A cidade foi fronteira em tempos passos entre o Império Austro-Húngaro e o Império Otomano.

Também é banhada por dois rios, o Sava e o Danúbio.

O que mais vi foram igrejas ortodoxas sérvias. E que bonitas que são. Adoro o estilo bizantino com os mosaicos e os dourados.

Mas Belgrado também foi palco de guerra. Isto são memórias vivas dos bombardeamentos da ONU aquando da guerra do Kosovo.
No entanto, a cidade hoje é moderna e extremamente viva. Há uma cultura de rua, como em Espanha, e vêem-se pessoas cuidadas. Pode até haver pobreza (e há com certeza) mas não há visível, pelo menos no centro da cidade.

Nesta zona ribeirinha, eu encontrei um mutante de uma esfinge com o cavalo de Tróia!

 E não foram só as letras cirílicas que me encantaram. As latinas também!




Surpresas...

I
Estava eu a sair do hotel de Belgrado, encaminhando-me com calma para o autocarro para o aeroporto quando ouvi entre mil outros barulhos alguém a gritar. Era muita gente e havia muitas vozes mas uma era mais alta e até parecia chamar o meu nome. A única pessoa que conhecia em Belgrado não seria com certeza por isso continuei a puxar o meu troley, nem sequer olhando para trás. De repente a voz aproxima-se, de repente era mesmo o meu nome que alguém estava a dizer e de repente à minha frente estava uma amiga minha. Incredulidade, estupefacção e alegria foi o que se estampou na minha cara. Na ida para Belgrado, uns dias antes, mandara-lhe um sms para irmos ao cinema no domingo (amanhã). Ela não podia... Não comentei que ia uns dias à Sérvia e como é óbvio não imaginava que ela iria decidir espontaneamente parar um dia na cidade no percurso até à Bulgária. Há acasos fantásticos!

II
Isto de ouvir pessoas a gritar o meu nome começa a ser recorrente. Mas vá hoje liguei o nome à pessoa. Hoje numa escada rolante era o meu antigo namorado austríaco, a mulher dele e a família dela.
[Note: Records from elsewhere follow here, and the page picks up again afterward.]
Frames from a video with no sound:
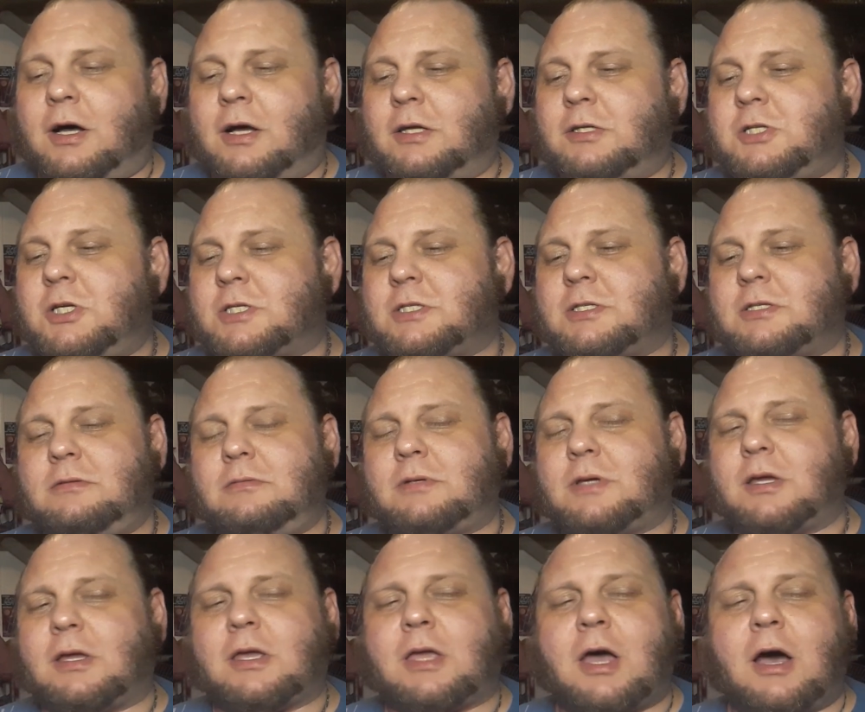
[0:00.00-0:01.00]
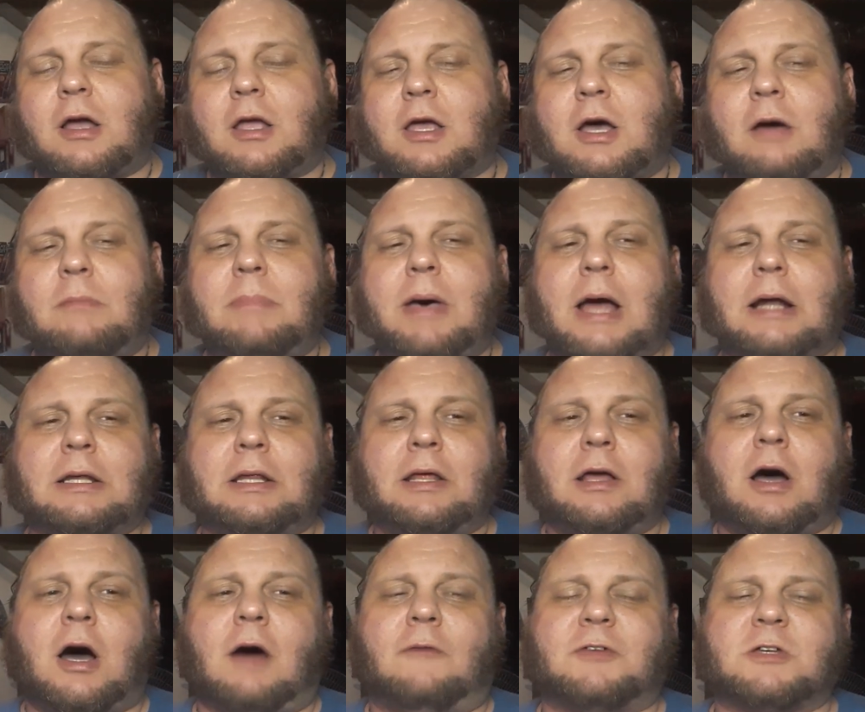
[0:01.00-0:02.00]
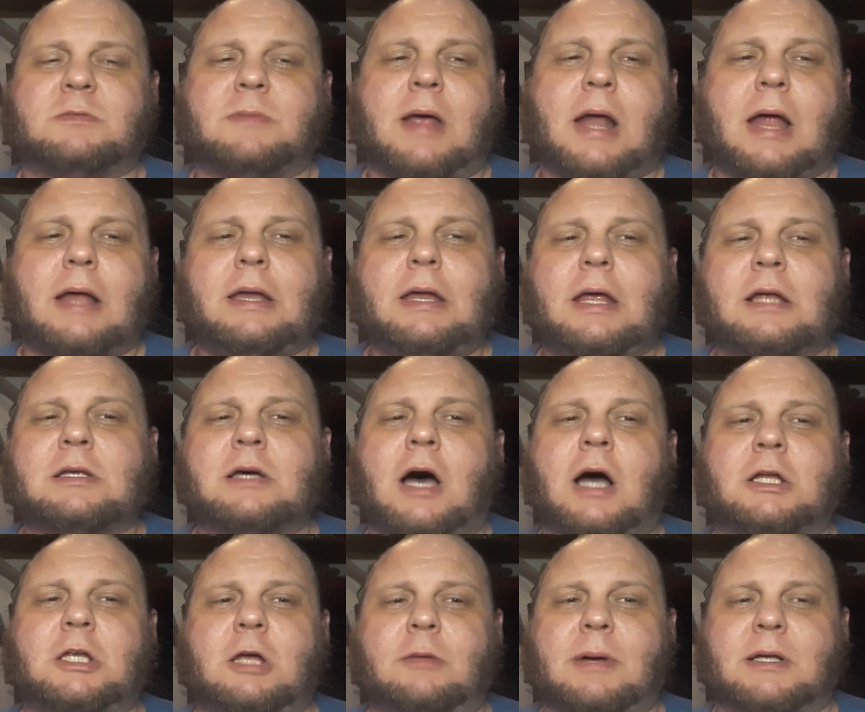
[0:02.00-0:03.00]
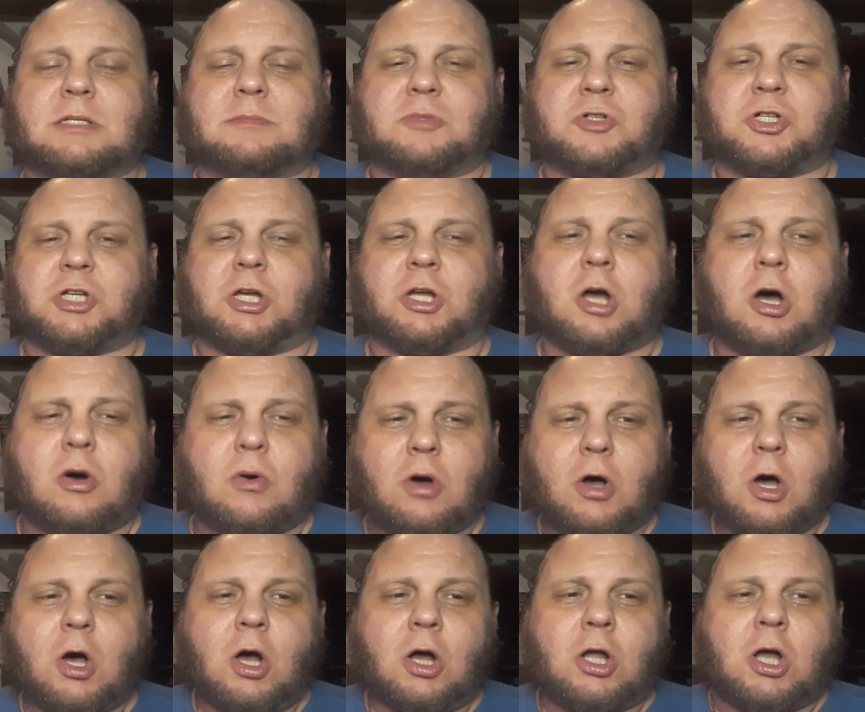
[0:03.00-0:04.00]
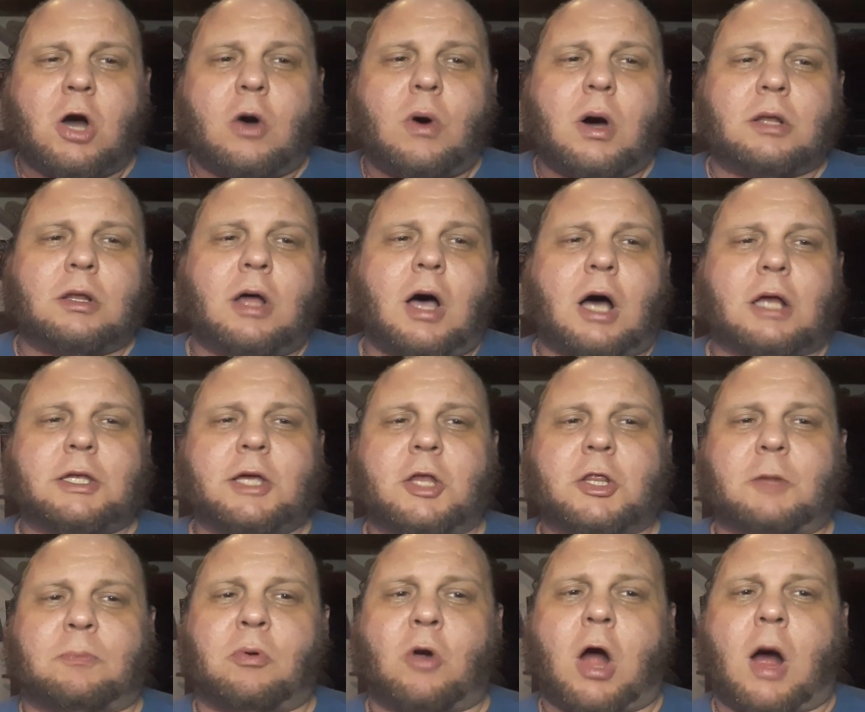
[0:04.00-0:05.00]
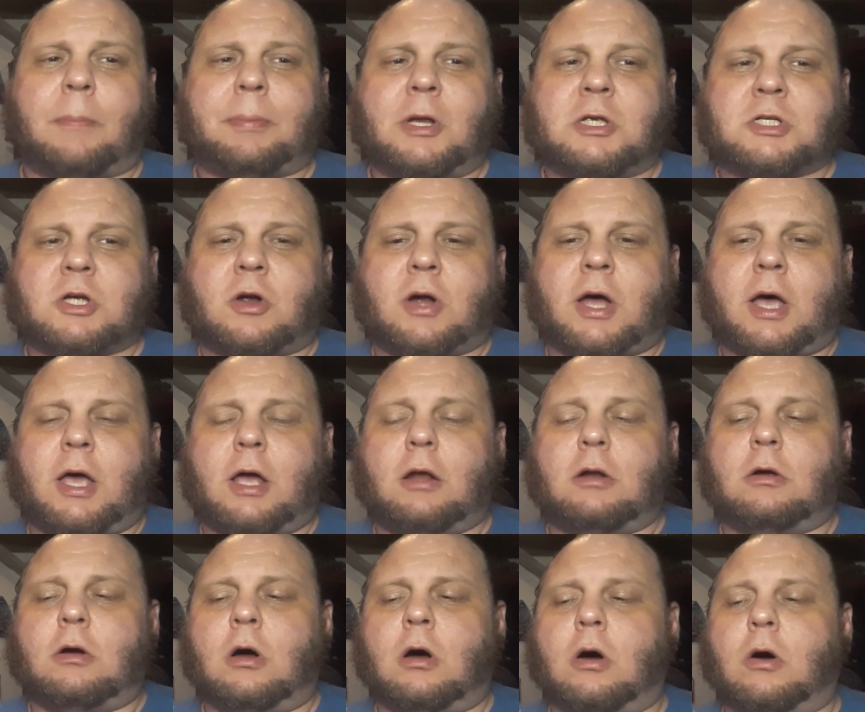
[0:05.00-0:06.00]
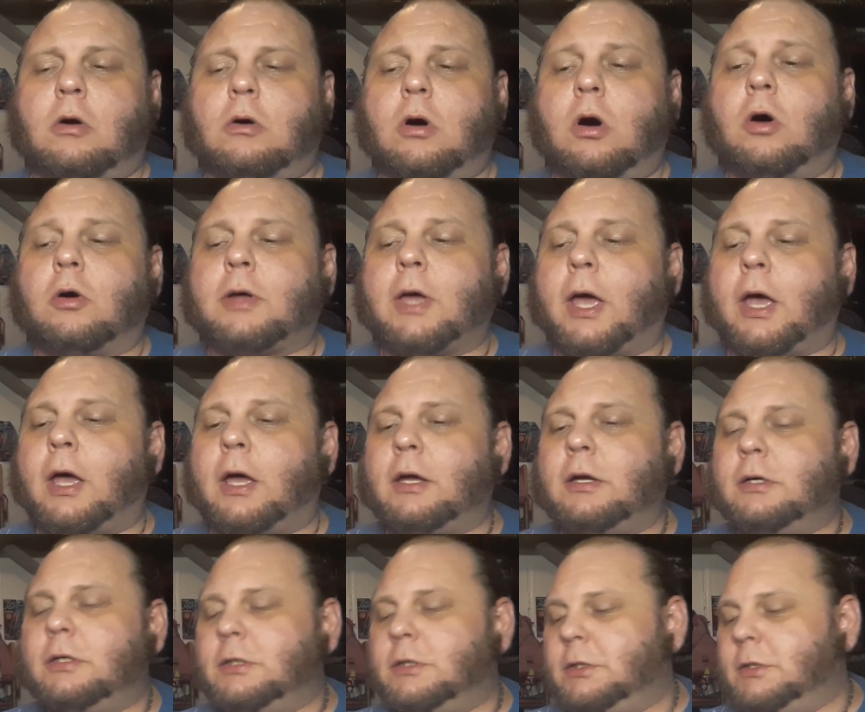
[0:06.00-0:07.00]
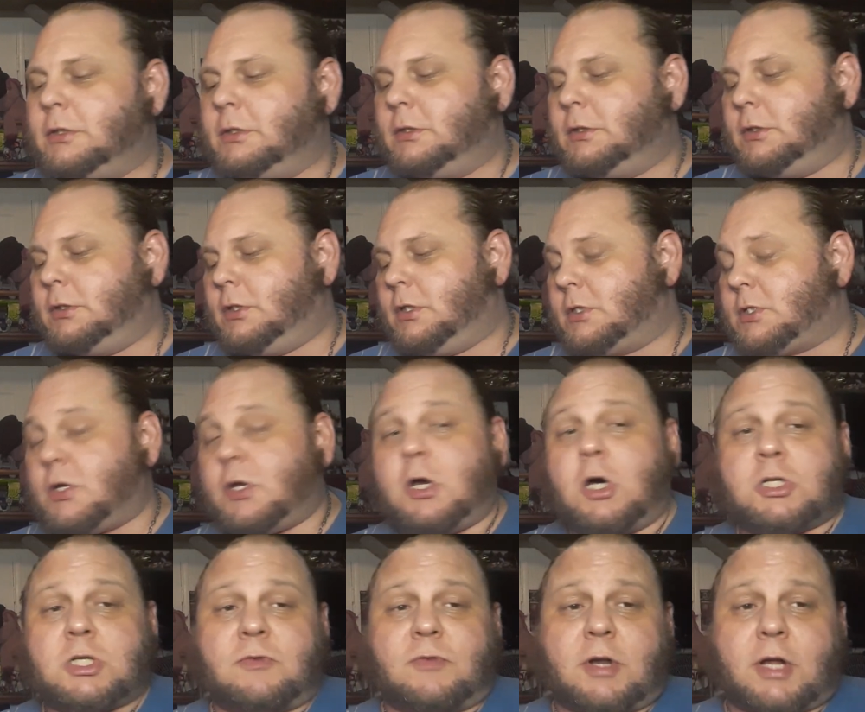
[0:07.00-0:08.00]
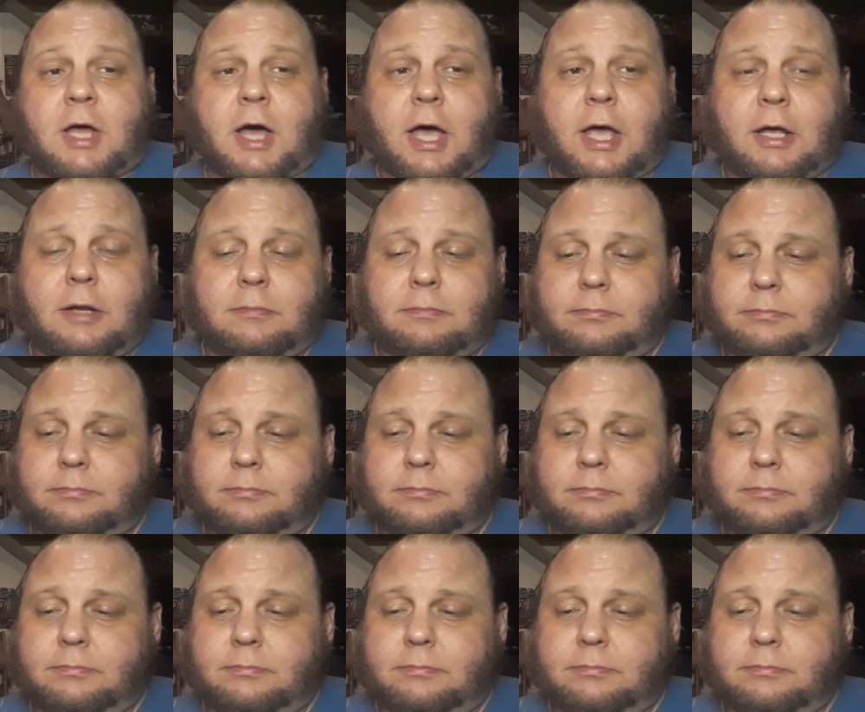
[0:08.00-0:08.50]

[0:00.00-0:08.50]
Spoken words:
Just come back to the office, man. I need to talk to you about some shit. Go unlock the other properties, all right? Oh, okay. So he goes over to Kite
Não os via aos dois há uns bons três anos e o mais estranho é que sempre que os vejo tenho a impressão que o tempo não passa por mim...

III
Ia simplesmente fazer as minhas compras da semana. Era a última coisa que me apetecia fazer, menos ainda quando saí do metro e deparei-me com um concerto/manifestação a favor da legalização da marijuana.... Uma pessoa sem vontade de ir ao supermercado e de repente ter de levar aquela gente toda alternativa (centenas e centenas). Mais ridículo ainda foi eu sair de pacote de papel higiénico numa mão e um ananás a sair-me do saco ao ombro a contornar aquele pessoal com bandeiras e cães... Bom, pelo menos ficou logo claro que eu não fazia parte do grupo!

sexta-feira, 1 de maio de 2015

Horizonte cirílico II

Afinal não era bem no sítio ali de baixo onde estou - apesar de ser o letreiro mais perto da porta - isto de uma pessoa ser semi-analfabeta dá sempre azo a manipulaações! Bom, mas estou mas é aqui:


Nota: Afinal também não era esta. A primeira era a de Biologia e esta a de Filosofia.

Pés no chão (31)

Para celebrar Maio e a inexistência de impossíveis em pleno Dia do Trabalhador, vamos recordar um belo dia de Fevereiro em que se à saída de casa já mal encontrava os meus pés, quando regressei cerca de 10 horas depois não sabia dos joelhos, tanta era a neve aqui no jardim!